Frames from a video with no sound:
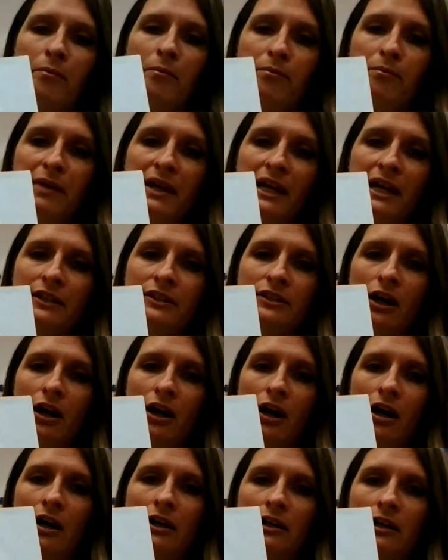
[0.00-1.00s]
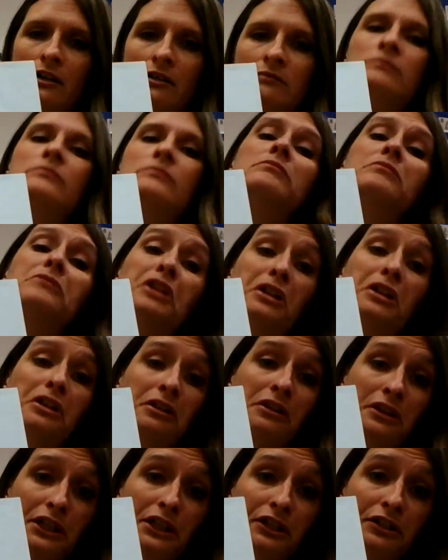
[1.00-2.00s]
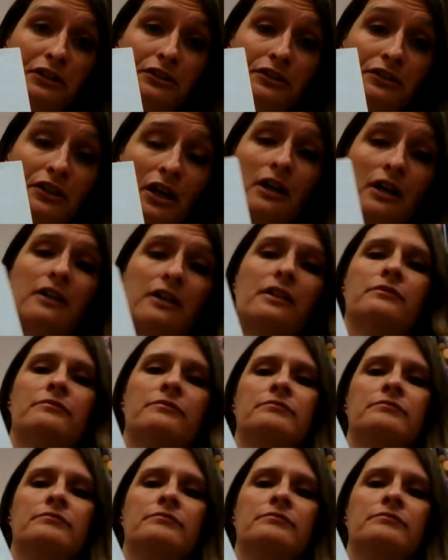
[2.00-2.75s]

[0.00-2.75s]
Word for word: Big dog, little dog.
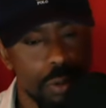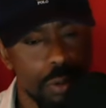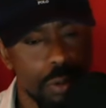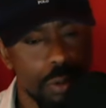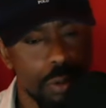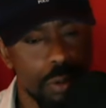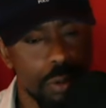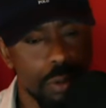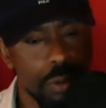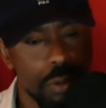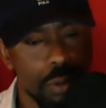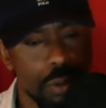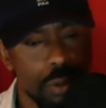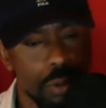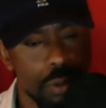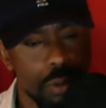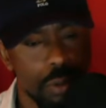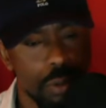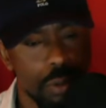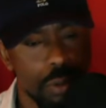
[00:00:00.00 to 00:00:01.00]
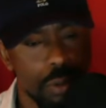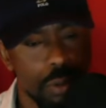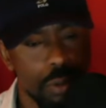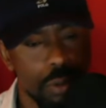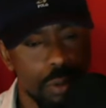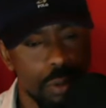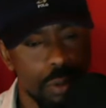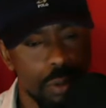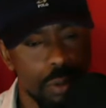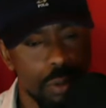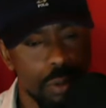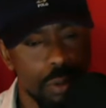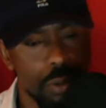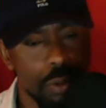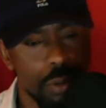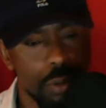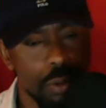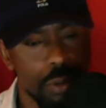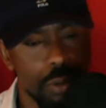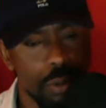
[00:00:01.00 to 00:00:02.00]

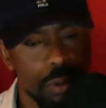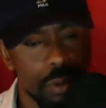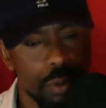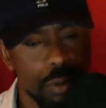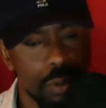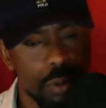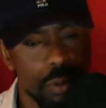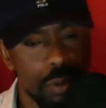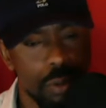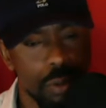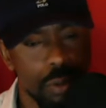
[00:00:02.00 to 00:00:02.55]
Nobody speaks.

Exercise aim -
Make an exact copy of every entry above, but keep the pictures out of it.

Your response -
Frames from a video with no sound:
[0.00-1.00s]
[1.00-2.00s]
[2.00-2.75s]

[0.00-2.75s]
Word for word: Big dog, little dog.
[00:00:00.00 to 00:00:01.00]
[00:00:01.00 to 00:00:02.00]

[00:00:02.00 to 00:00:02.55]
Nobody speaks.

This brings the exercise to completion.